He nodded. His hands went into his pockets and his broad shoulders shifted. “It was a long time ago,” he said stiffly. “I have other interests now. So do you. All I want is for you to run interference for me until I can get my hands on that property. Which is to your benefit, as well,” he added pointedly. “You inherited half the Bighorn property when George died. If we lose the water rights, the land is worthless. That means you inherit nothing. You’ll have to depend on your job until you retire.”
She knew that. The dividend she received from her share of cattle on the Bighorn ranch helped pay the bills.
“Oh, there you are, Dawson, dear!” a honied voice drawled behind him. “I’ve been looking just everywhere for you!” A slinky brunette, a good few years younger than Barrie, with a smile the size of a dinner plate latched onto Dawson’s big arm and pressed her ample, pretty chest against it. “I’d just love to dance with you!” she gushed, her eyes flirting outrageously with his.

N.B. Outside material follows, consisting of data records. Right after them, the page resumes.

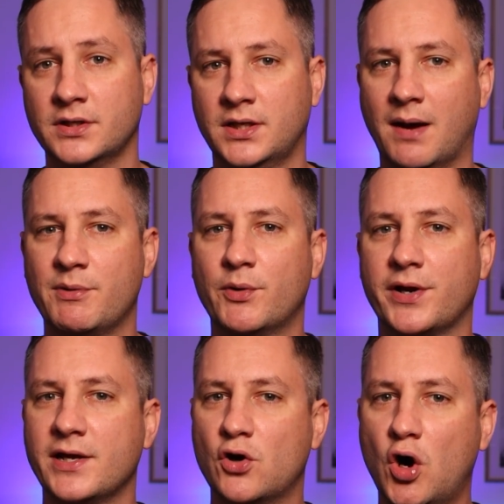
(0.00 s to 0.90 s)
and we
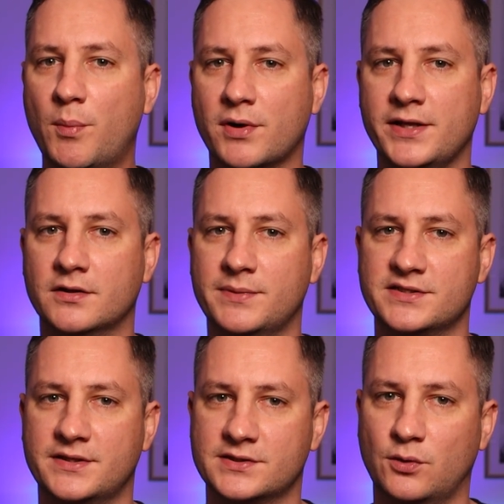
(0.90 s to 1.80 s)
want to incorporate them
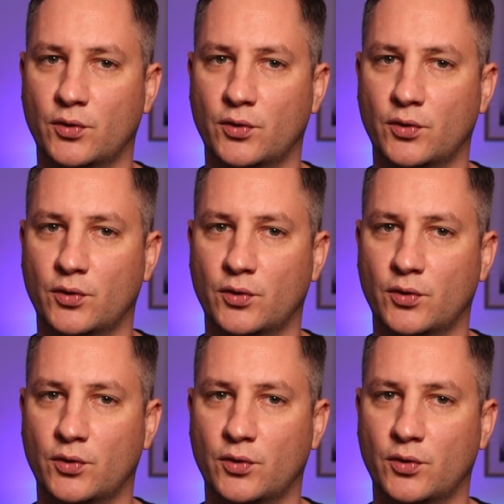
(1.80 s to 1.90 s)
into this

Dawson went rigid. If Barrie hadn’t seen it for herself, she wouldn’t have believed it. With a face that might have been carved from stone, he released himself from the woman’s grasp and moved pointedly back from her.
“Excuse me. I’m talking to my stepsister,” he said curtly.
The woman was shocked at being snubbed. She was beautiful and quite obviously used to trapping men with that coquettish manner, and the handsomest man here looked at her as if she smelled bad.
She laughed a little nervously. “Of course. I’m sorry. I didn’t mean to interrupt. Later, perhaps, then?”
She turned and went quickly back into the living room.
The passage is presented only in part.